It was pretty fitting that a blizzard hit New York Friday night; walking down 10th Avenue in whiteout conditions added a layer of deep-freeze fun to Ann Liv Young's retelling of Snow White at the Kitchen.
From what I gather, many—including, it would appear, some of her own (now ex) collaborators—think Ann Liv Young is a fraud who's getting press and European grants solely because her shows are in-your-face raunchy. She usually gets reviewed in dance sections but there's relatively little dancing (or what is traditionally thought of as dancing) in the two pieces by her that I've now seen, and it can be very crude, owing more to 1980s music videos and cheerleading routines to Judson or Martha or Twyla or whoever the hell it is NY choreographers look up to these days. The overall aesthetic is rough and amateurish, but you can't tell if this is a deliberate choice executed with canny precision or the result of a certain haplessness on Young's part. Likely, it's a mix of both, which is one of the reasons I like her shows so much.
While Michael, performed at Dance Theater Workshop in 2005, was mondo trailer trash, Snow White is a gonzo-karaoke Twilight of the Fairy Tales. The cast of three—Young, Liz Santoro and Michael Guerrero—already was onstage, wearing eye-shredding white leotards and black ankle-high Reeboks, as we took our seats. Santoro in particular looked as if she was dreading what was about to happen; rarely have I seen so much anxious boredom ooze out of a performer doing strictly nothing.

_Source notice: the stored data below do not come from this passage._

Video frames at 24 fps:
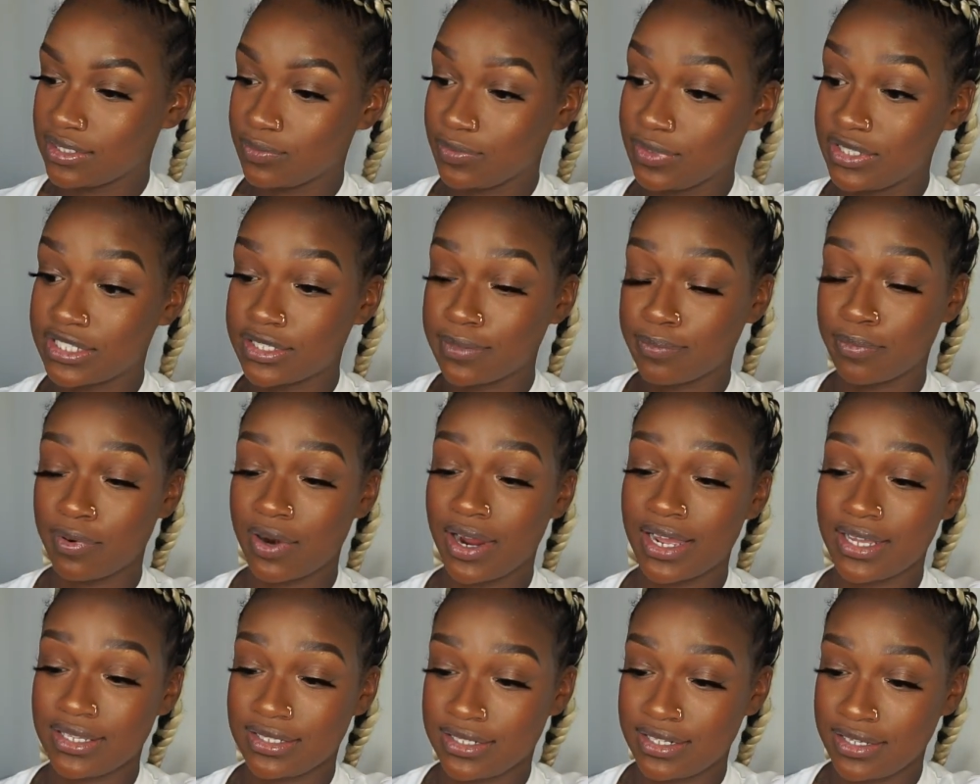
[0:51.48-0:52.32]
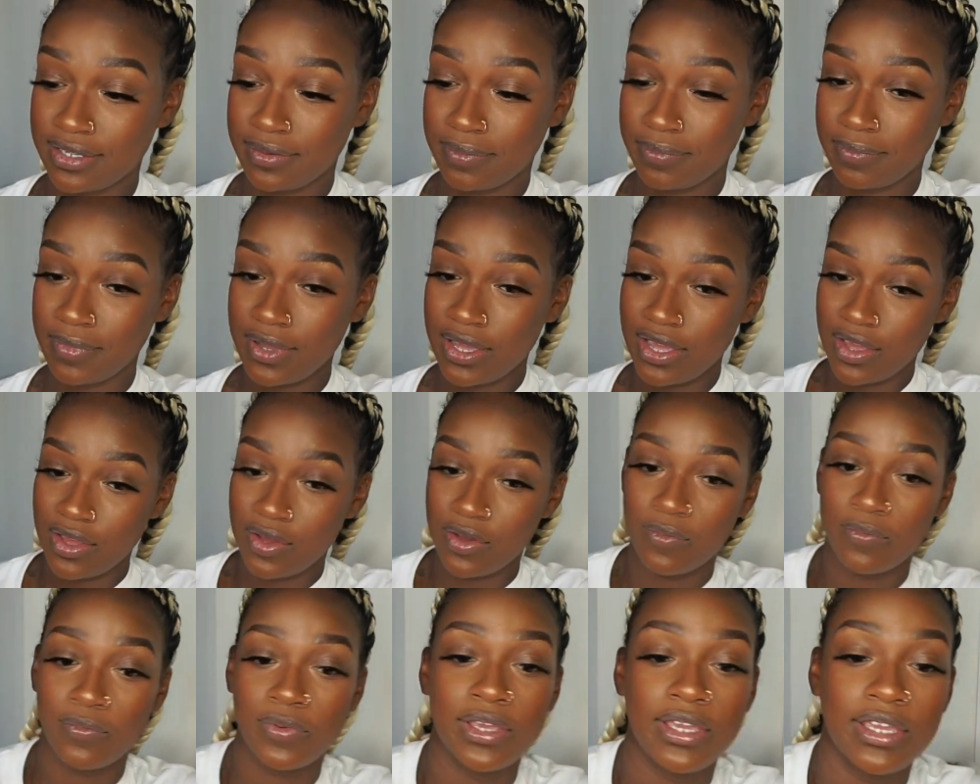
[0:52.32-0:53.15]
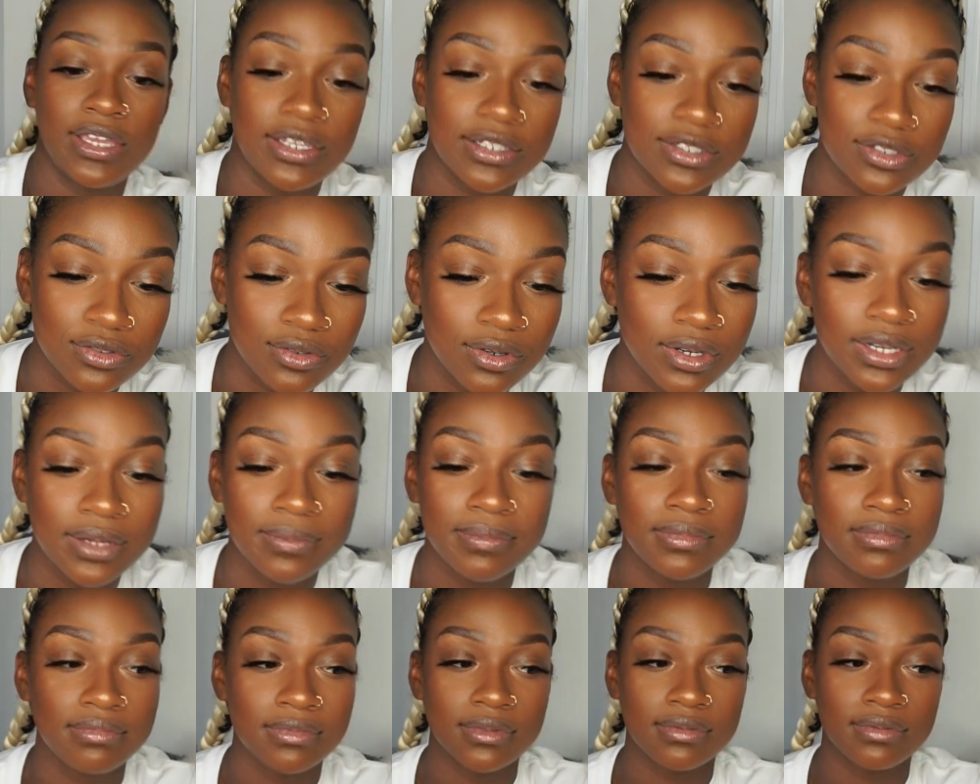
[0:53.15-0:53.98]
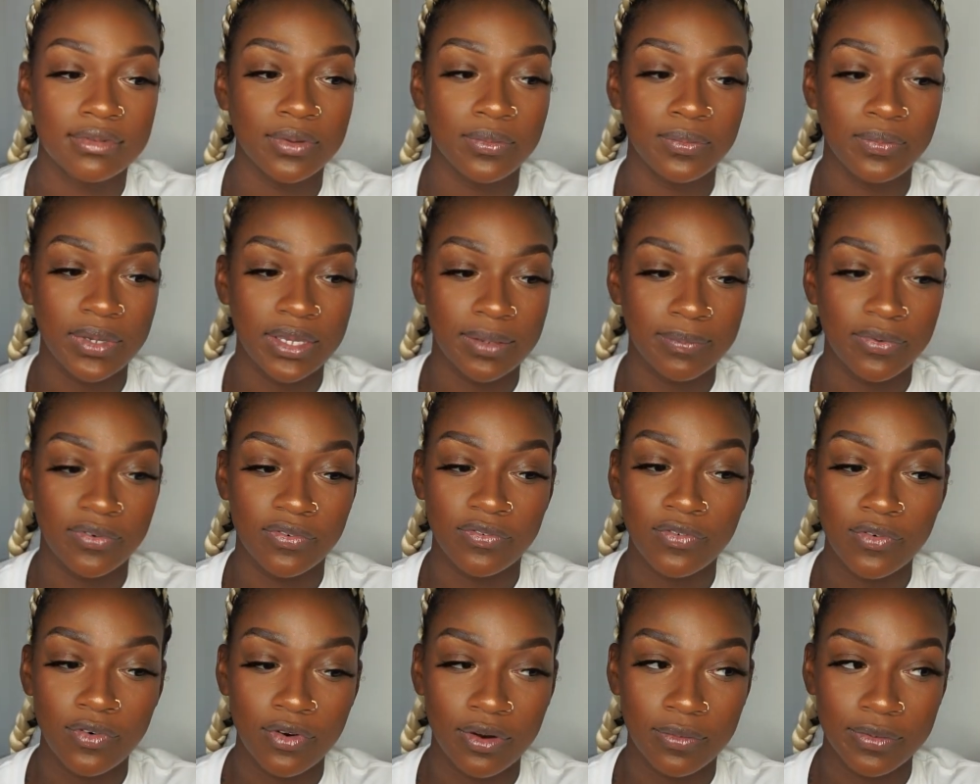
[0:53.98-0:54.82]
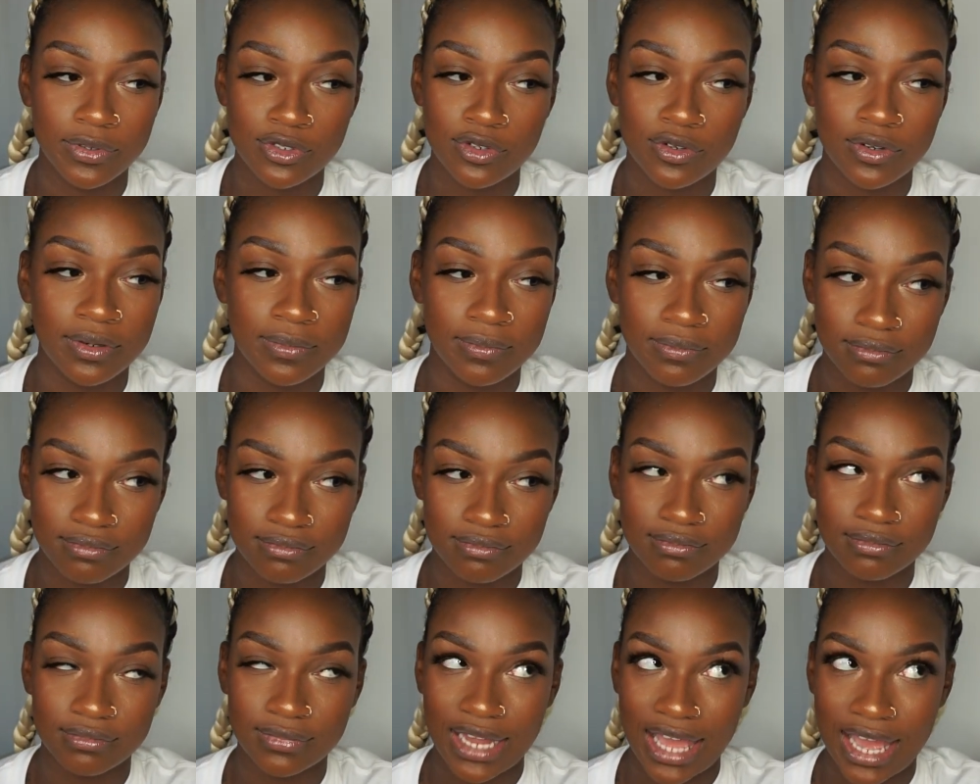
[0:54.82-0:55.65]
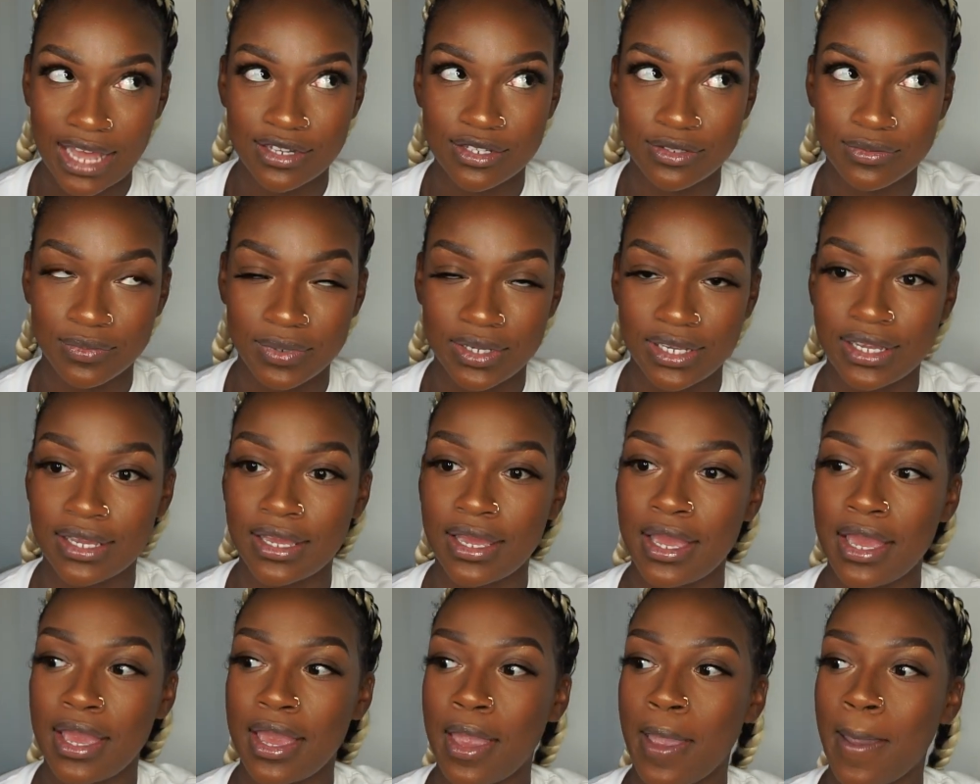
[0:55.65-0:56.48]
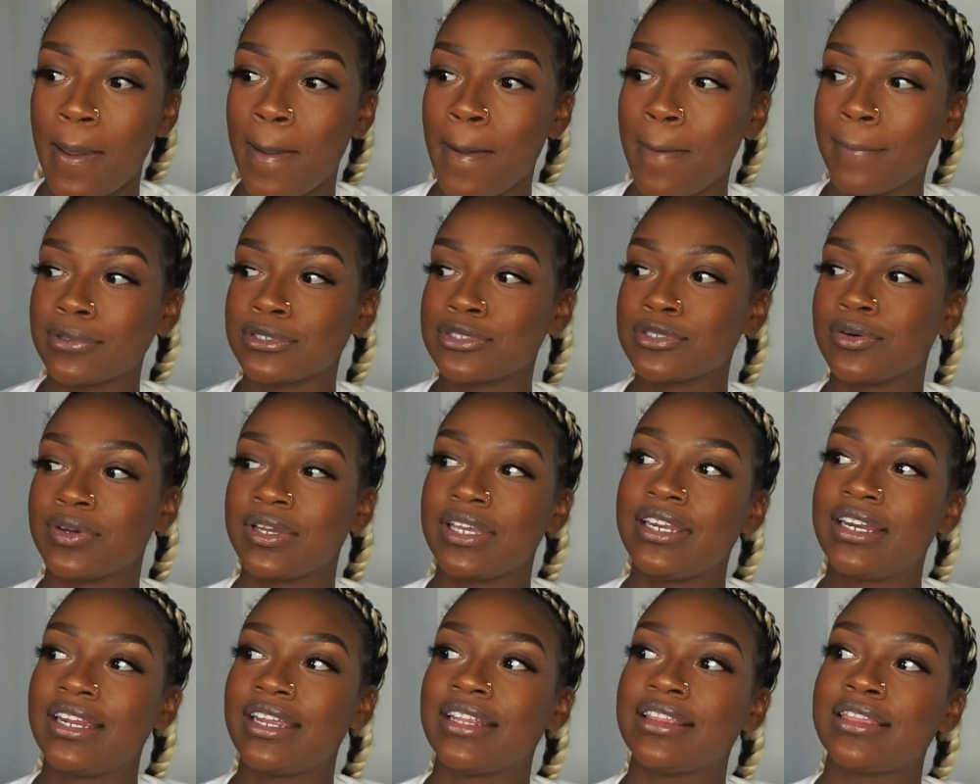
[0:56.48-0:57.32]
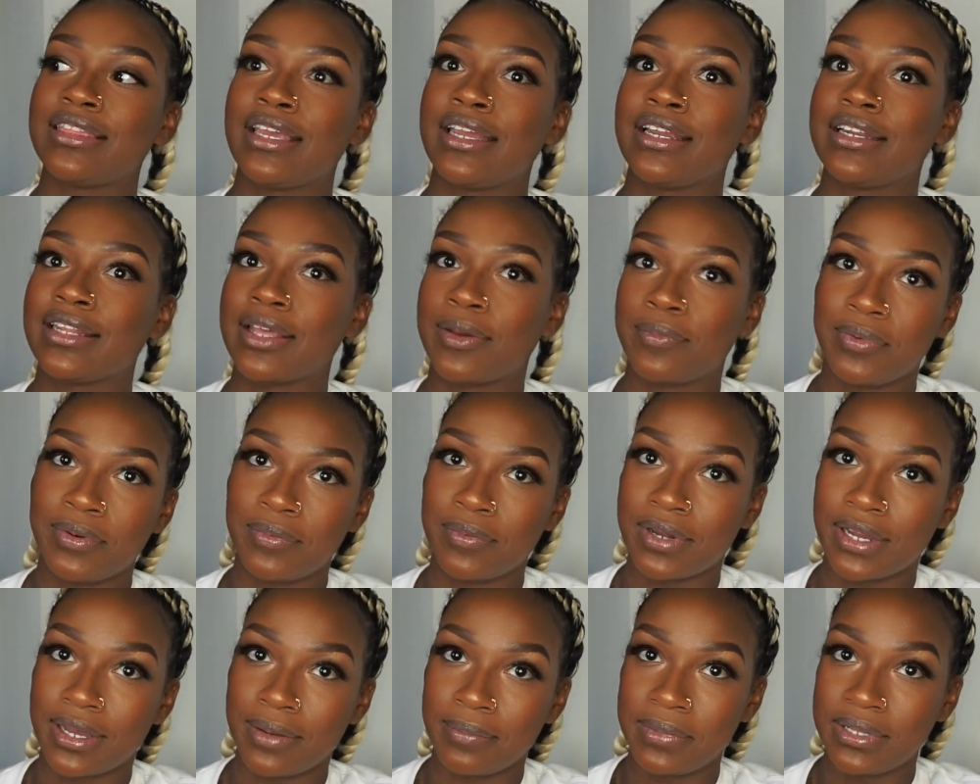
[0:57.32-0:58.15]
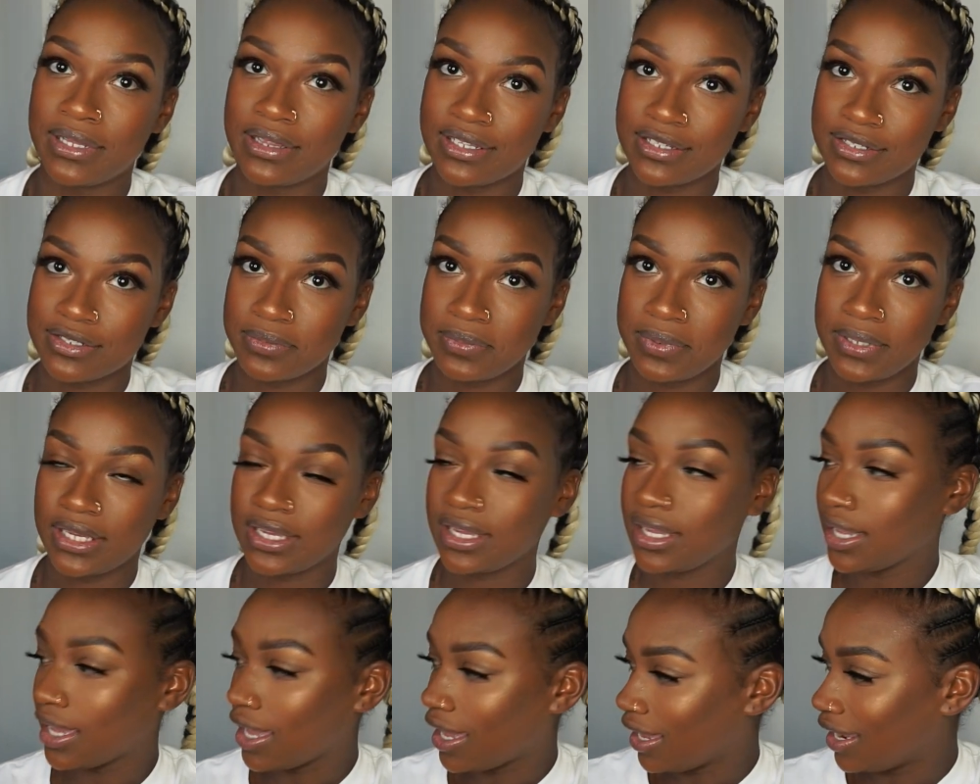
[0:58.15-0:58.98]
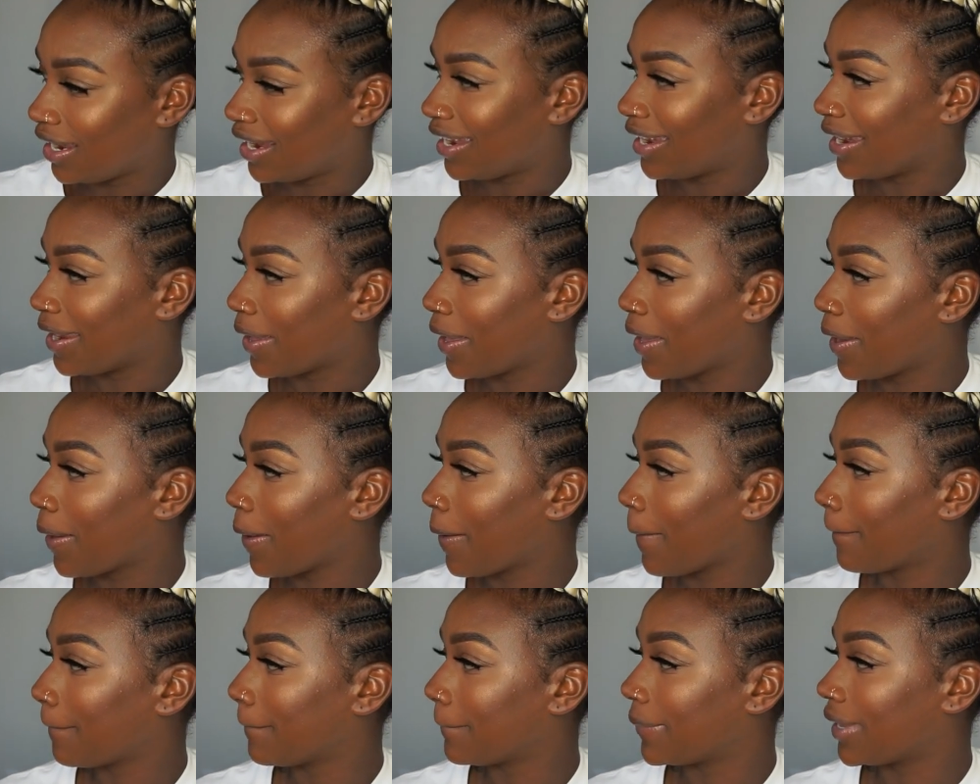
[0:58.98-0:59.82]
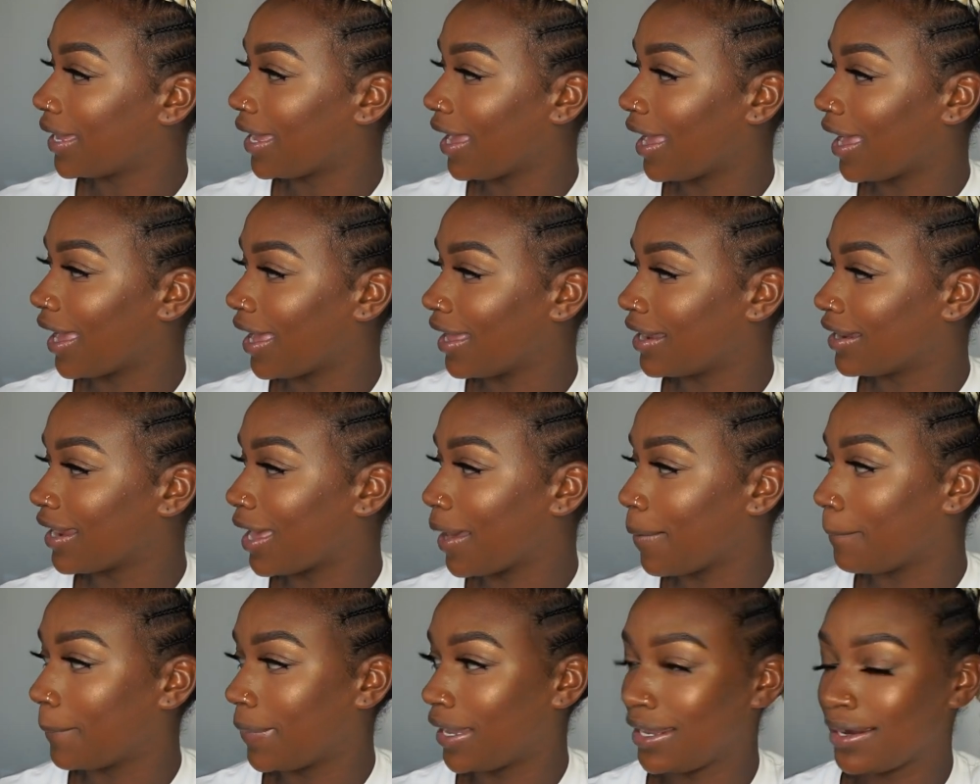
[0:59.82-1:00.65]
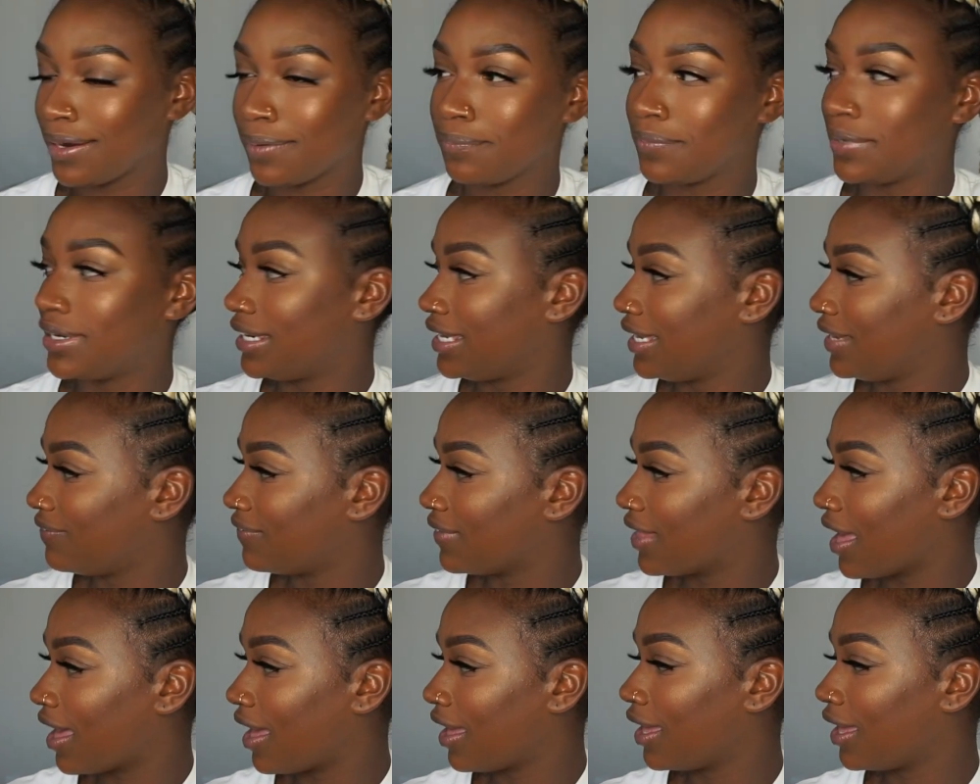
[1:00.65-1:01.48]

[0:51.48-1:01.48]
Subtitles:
we surprised him. We saw him the week before. We saw him last week. So he didn't think that we were coming this week again, and I made him believe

They started things off by singing along to Michael Jackson's "Smooth Criminal"; the effect was oddly powerful, with Young in particular looking magnetically feral. In another highlight, Snow White (Young) got fucked by the Prince (Santoro, sprouting a dildo attached to her hips with pink duct tape) to the strains of the original version of "Someday My Prince Will Come." At one point, the Prince berated Snow White in French ("You sucked off all the dwarfs, etc."); at another, Young explained her creative process, which seems to mainly involve harshing on her team, "like when I tell Liz she's a dyke with no singing ability. The next day, she's impeccable." The ensemble of three dressed and undressed constantly, going from one hideous getup to another, while Young, clearly in charge, requested water in the middle of a dance, petulantly barked directions and bossed the other two around.
The entire time, Young's expressions ranged from bratty to angry to frustrated to bored to resentful, as if she was pissed off with her own show and couldn't wait for it to end. It didn't matter if she was play-acting or not and it's this ambiguity that's her strength, this confusion that makes her so bewilderingly interesting. Does it matter if we know what's planned or not? Young is very clever at making it all look like a gigantic car crash in progress but she let us in on her self-awareness with a brilliant idea toward the end, when the three performers sang along to a recording session of the vocals to the Beach Boys' "Help Me, Rhonda" complete with studio fuck-ups and interruptions.
Young's choices challenge ours as supposedly hip audience members: Okay, so we've taken an endorsement of junk aesthetics as far as it will go—now what? Cannily, her perpetually angry, perpetually frustrated mix of self-flagellation and self-satisfaction mirrors that of arty, lefty America.
Snow White plays again at the Kitchen on March 21–24. You'll be hard-pressed to find a better way to spend $12 this year.